== Stored items ==
****************

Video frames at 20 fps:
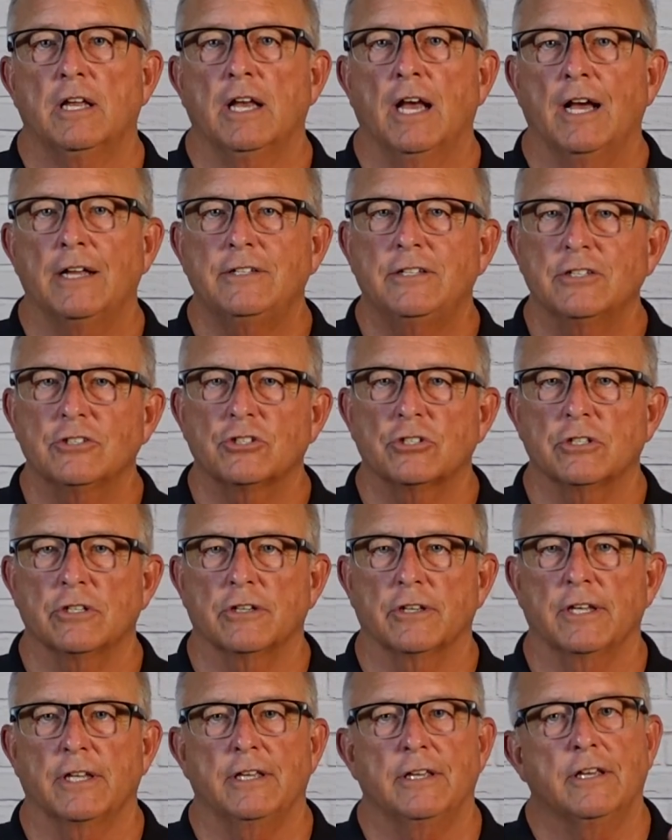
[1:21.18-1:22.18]

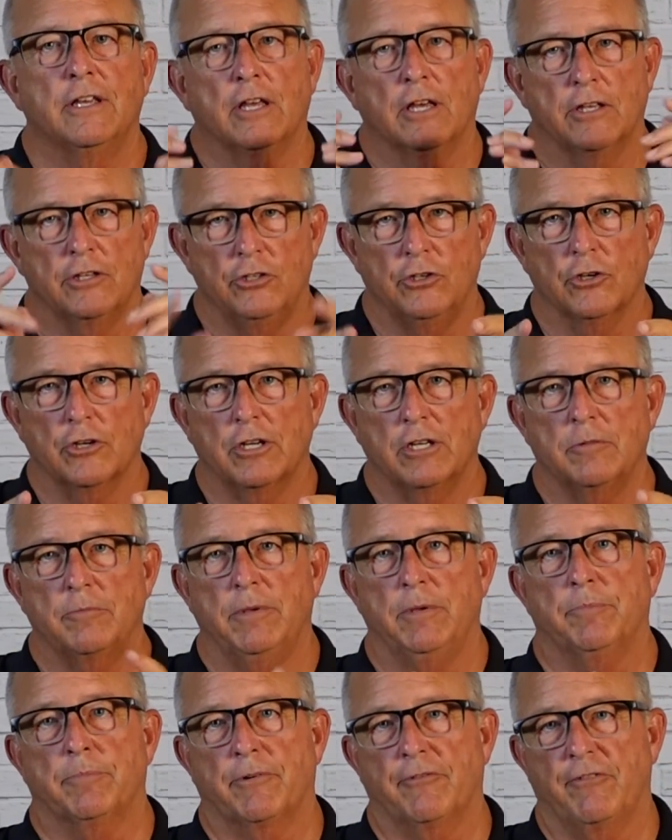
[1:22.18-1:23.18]
Additionally, you're going to
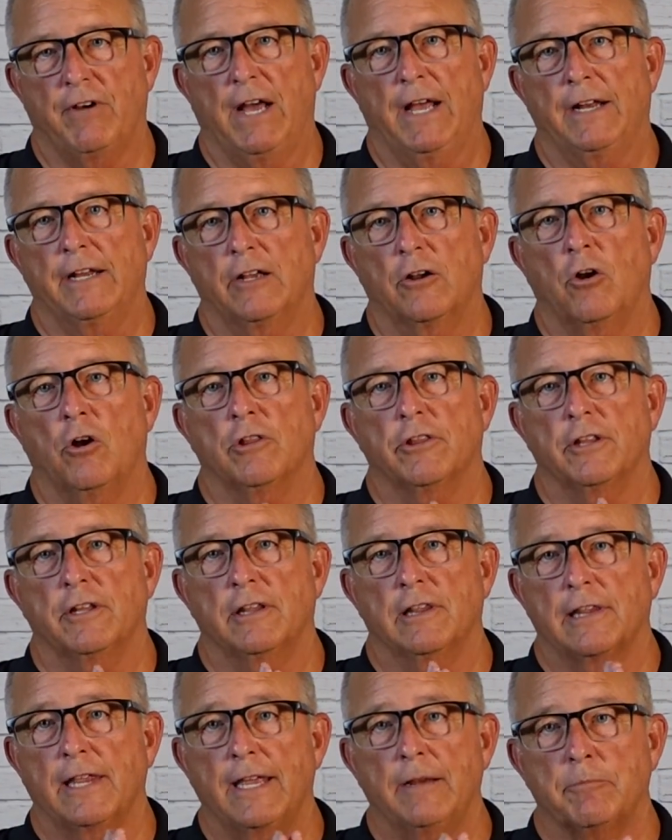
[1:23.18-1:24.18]
be providing all the
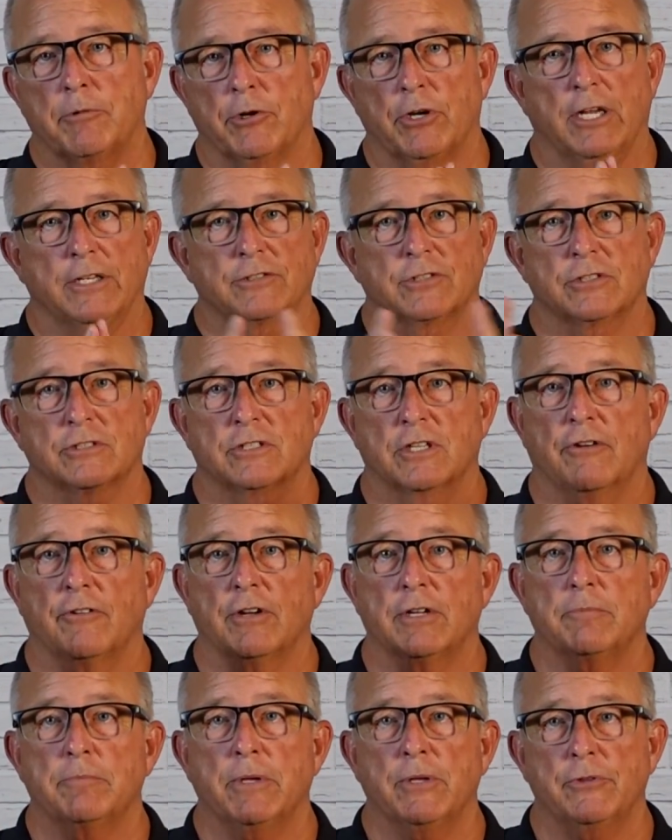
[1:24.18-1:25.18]
labor necessary
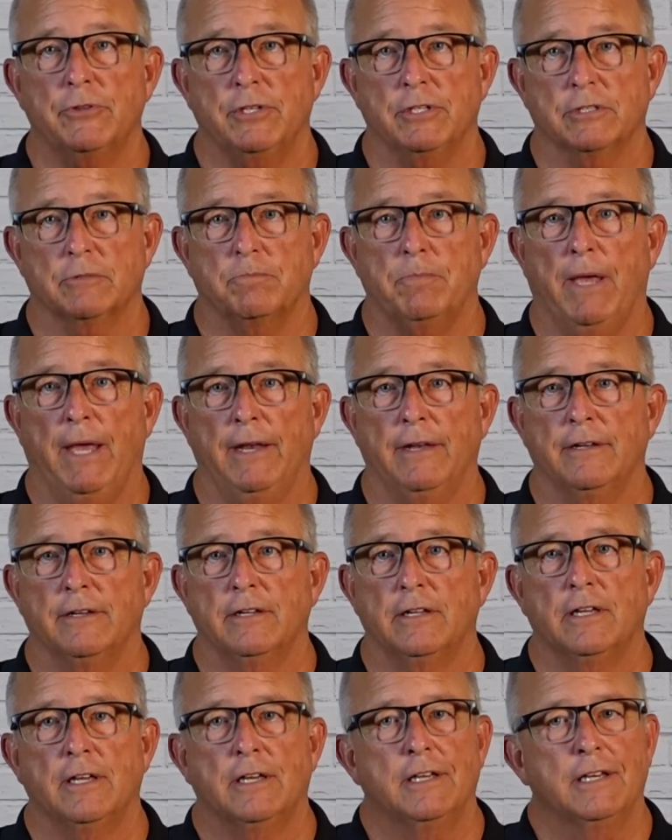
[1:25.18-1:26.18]
to build this bed,
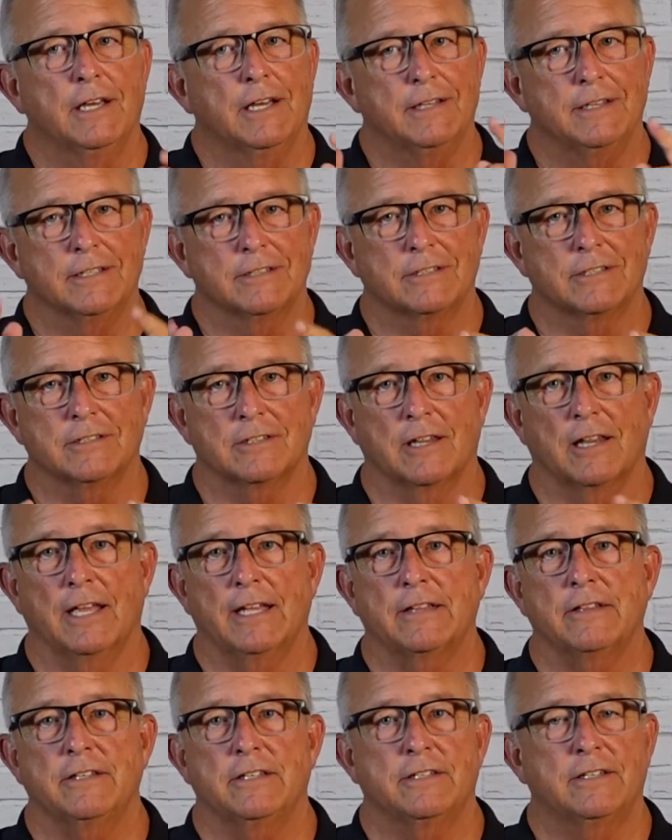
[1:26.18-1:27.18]
and this is
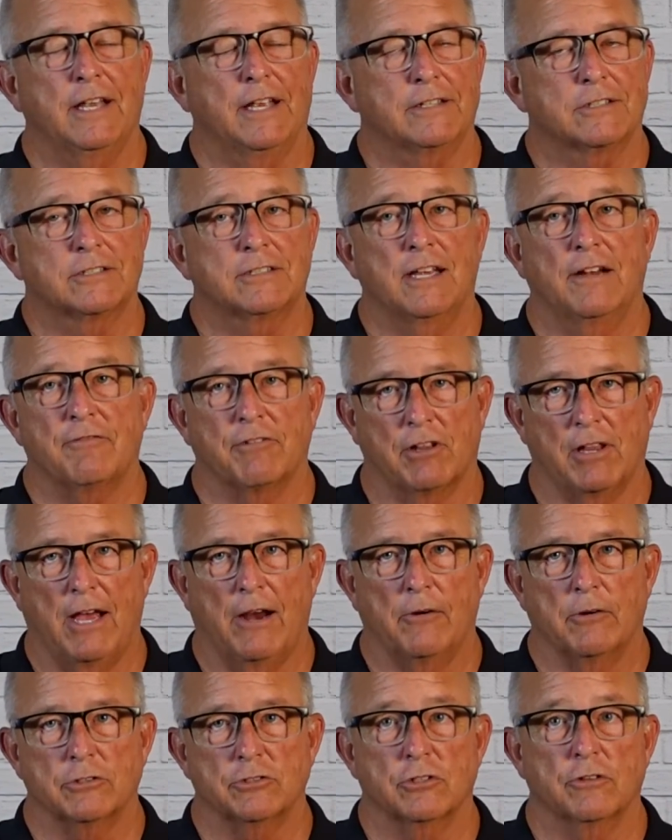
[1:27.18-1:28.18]
likely to take several
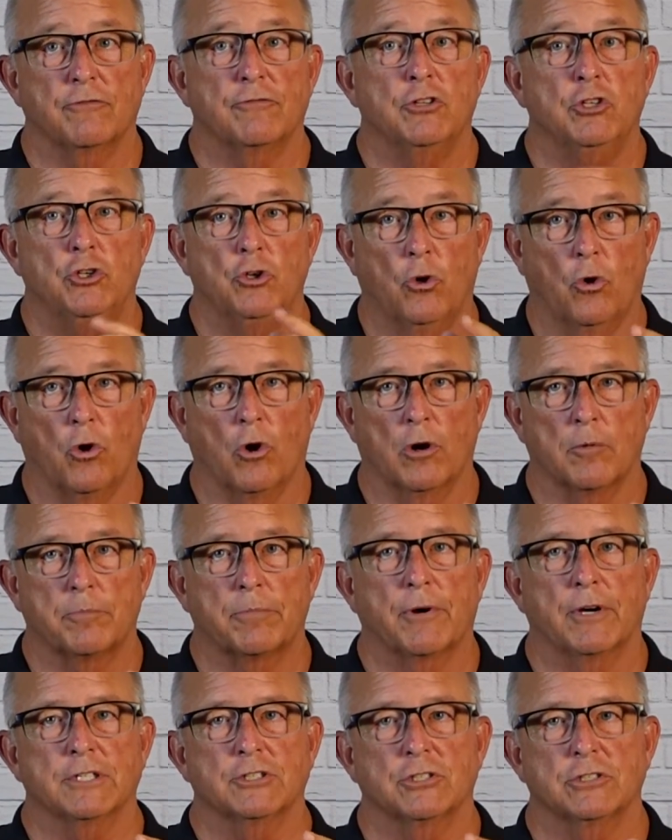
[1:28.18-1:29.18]
hours of your
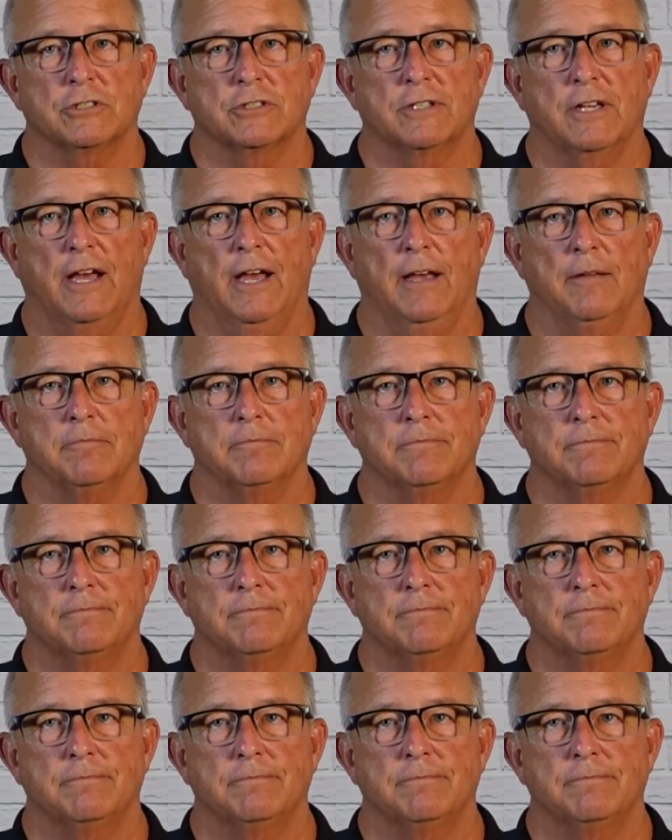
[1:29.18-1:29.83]
precious time.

****************

== TASK BRIEF ==
Before printing anything, remove the pictures; then print all the records exactly.

== RESULT BELOW ==
Video frames at 20 fps:
[1:21.18-1:22.18]

[1:22.18-1:23.18]
Additionally, you're going to
[1:23.18-1:24.18]
be providing all the
[1:24.18-1:25.18]
labor necessary
[1:25.18-1:26.18]
to build this bed,
[1:26.18-1:27.18]
and this is
[1:27.18-1:28.18]
likely to take several
[1:28.18-1:29.18]
hours of your
[1:29.18-1:29.83]
precious time.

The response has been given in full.